> [TASK DESCRIPTION]
Exactly and only the lines below from the one containing "[00:00:00.08]" down to the one containing "[00:00:02.33]" are wanted, both included; please exclude every picture.

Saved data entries
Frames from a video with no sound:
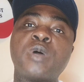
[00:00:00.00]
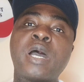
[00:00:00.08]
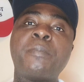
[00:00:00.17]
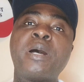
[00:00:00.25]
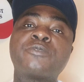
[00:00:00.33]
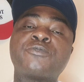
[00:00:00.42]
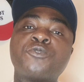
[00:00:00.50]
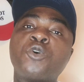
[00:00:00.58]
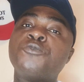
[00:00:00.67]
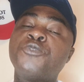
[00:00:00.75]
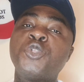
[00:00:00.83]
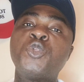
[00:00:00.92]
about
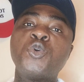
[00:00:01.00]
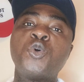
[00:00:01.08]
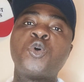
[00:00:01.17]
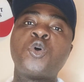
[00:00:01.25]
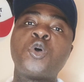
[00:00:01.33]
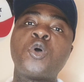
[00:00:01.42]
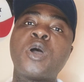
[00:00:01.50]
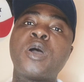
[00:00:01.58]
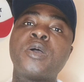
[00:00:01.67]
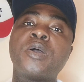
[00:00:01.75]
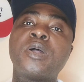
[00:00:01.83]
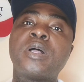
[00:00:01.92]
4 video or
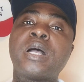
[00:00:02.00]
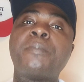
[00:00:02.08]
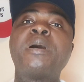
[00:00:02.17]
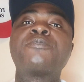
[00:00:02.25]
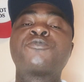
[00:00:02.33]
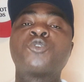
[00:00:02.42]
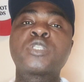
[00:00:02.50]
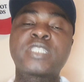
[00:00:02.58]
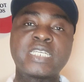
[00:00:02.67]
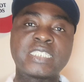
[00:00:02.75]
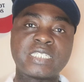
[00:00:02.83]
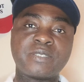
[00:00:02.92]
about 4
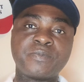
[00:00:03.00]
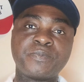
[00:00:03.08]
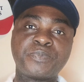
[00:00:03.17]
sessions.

--

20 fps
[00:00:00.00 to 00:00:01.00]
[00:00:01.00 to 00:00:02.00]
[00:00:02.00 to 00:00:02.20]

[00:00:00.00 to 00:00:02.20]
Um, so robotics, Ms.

==

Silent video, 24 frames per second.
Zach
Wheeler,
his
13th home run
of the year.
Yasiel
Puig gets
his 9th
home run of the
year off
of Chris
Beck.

> [RESPONSE BOX]
[00:00:00.08]
[00:00:00.17]
[00:00:00.25]
[00:00:00.33]
[00:00:00.42]
[00:00:00.50]
[00:00:00.58]
[00:00:00.67]
[00:00:00.75]
[00:00:00.83]
[00:00:00.92]
about
[00:00:01.00]
[00:00:01.08]
[00:00:01.17]
[00:00:01.25]
[00:00:01.33]
[00:00:01.42]
[00:00:01.50]
[00:00:01.58]
[00:00:01.67]
[00:00:01.75]
[00:00:01.83]
[00:00:01.92]
4 video or
[00:00:02.00]
[00:00:02.08]
[00:00:02.17]
[00:00:02.25]
[00:00:02.33]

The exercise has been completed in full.